### SOURCE INFORMATION

- - -

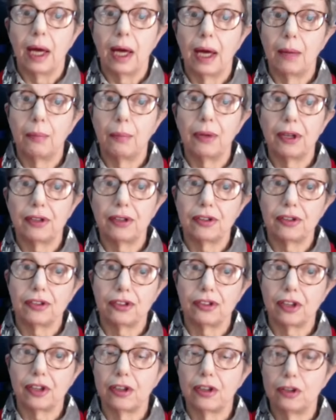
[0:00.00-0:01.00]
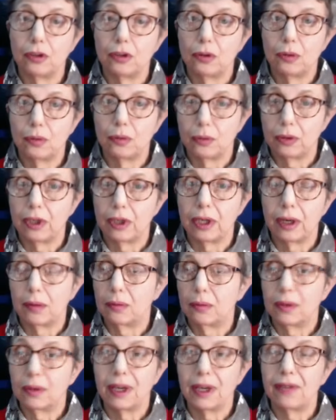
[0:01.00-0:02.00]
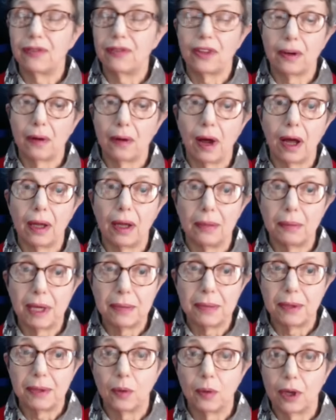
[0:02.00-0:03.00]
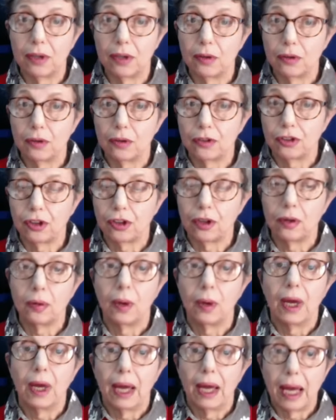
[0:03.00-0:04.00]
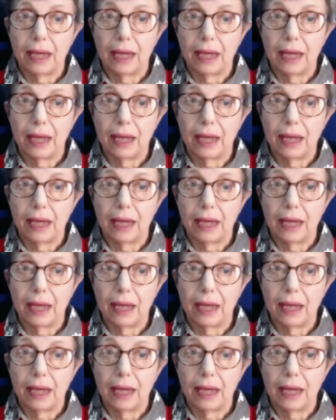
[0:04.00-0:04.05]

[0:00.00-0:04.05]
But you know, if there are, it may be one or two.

- - -

### YOUR ASSIGNMENT
When copying the entries, drop the images and keep every line exact.

### TASK ANSWER
[0:00.00-0:01.00]
[0:01.00-0:02.00]
[0:02.00-0:03.00]
[0:03.00-0:04.00]
[0:04.00-0:04.05]

[0:00.00-0:04.05]
But you know, if there are, it may be one or two.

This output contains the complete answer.